This morning we went
to one of the lesser visited points around the Neumayer Channel: Dorian Bay and
its two huts. The smaller of the two is an Argentine emergency hut that seemed
to be pretty abandoned; its door was open and the view into the interior showed
a few boxes of (presumably) emergency rations plus, surprisingly, some
firewood. The larger one is a former British “base”. The hut was used as an
intermediate stop for supplies and personnel to be flown to Rothera, a base
much further south. The hut had been declared an historic site only two years
ago and was looked after by the same trust that kept Port Lockroy’s Bransfield
Hut (Base A) intact as a museum.
Between our morning
landing at Dorian Bay and the afternoon landing at Port Lockroy the captain had
to move the Fram just a short distance, but wind kept us from landing right
away. We had to wait for the wind to die down a bit, and still, the rides
ashore and back were quite wet.
While Dorian Bay had
been in use from the 1970’s onward, Base A had been set up in 1944 during World
War 2 as part of “Operation Tabarin” to not only reiterate Britain’s claim to
Antarctica, but also to prevent German operations down south, or at least to
report on them. After the war Base A had been an important site for scientific
observations, and part of the museum covered this aspect.
The base had been
rebuilt in 1996, and the museum part showed how the personnel lived and worked
in the 1950’s.
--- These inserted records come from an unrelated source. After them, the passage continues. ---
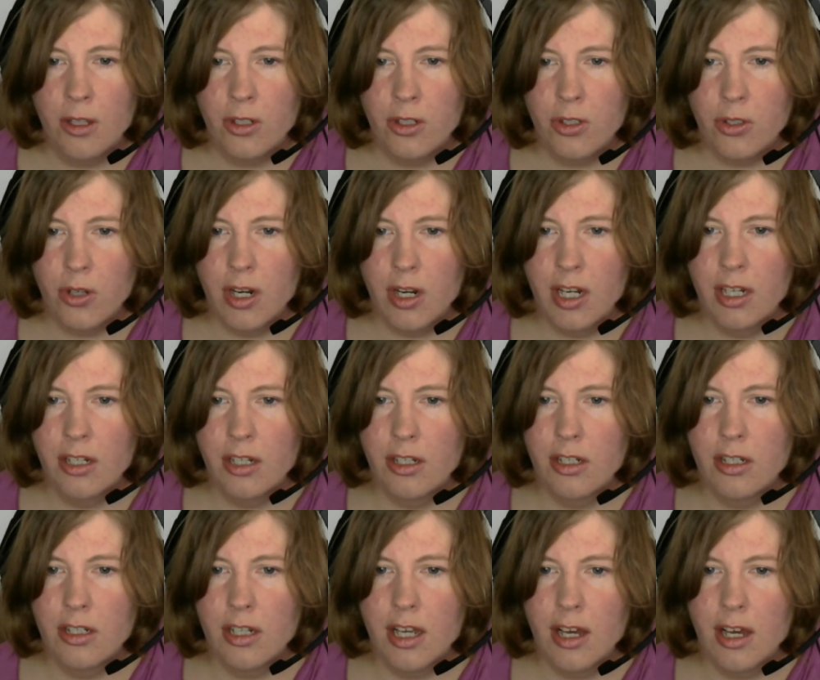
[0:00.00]

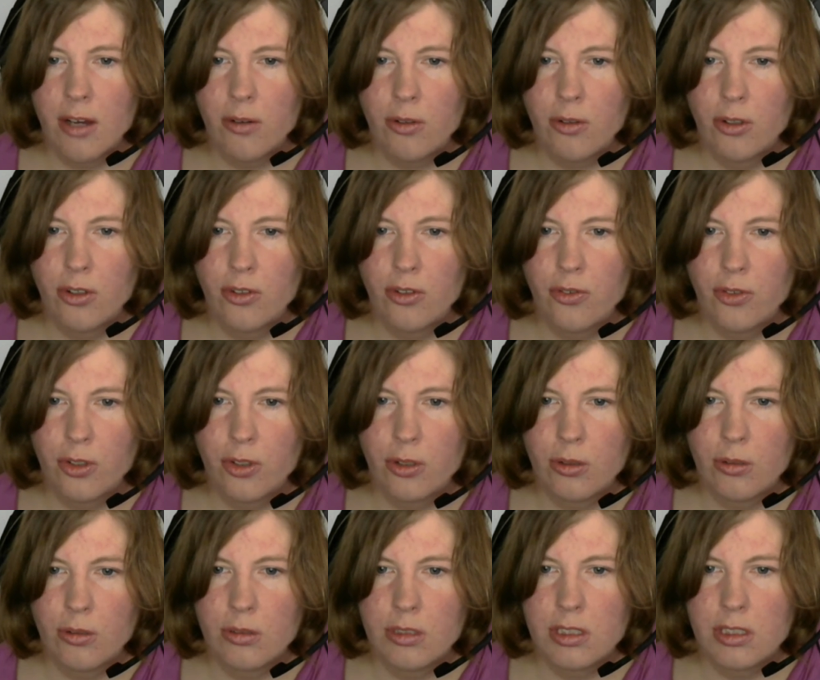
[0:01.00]
trying out new
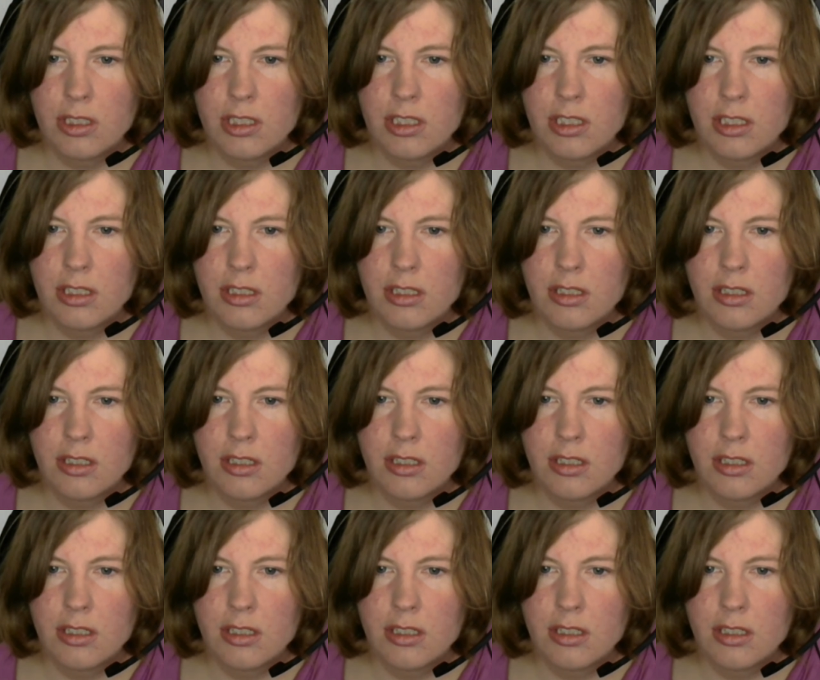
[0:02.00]
foods and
Apart from the base being a museum, it also was a working post
office, and many a postcard was written and sent with season’s greetings.
While the base had
been manned in earlier times, today it is womaned, as there are four young
female volunteers. The “troops” are British and the base commander German –how
times have changed….
Apart from the
historical aspect of our visits, the bird-lovers had a field day, too: Gentoo
Penguins, Snowy Sheathbills and Antarctic Terns were seen in the morning, and
even more so in the afternoon around Bransfield Hut.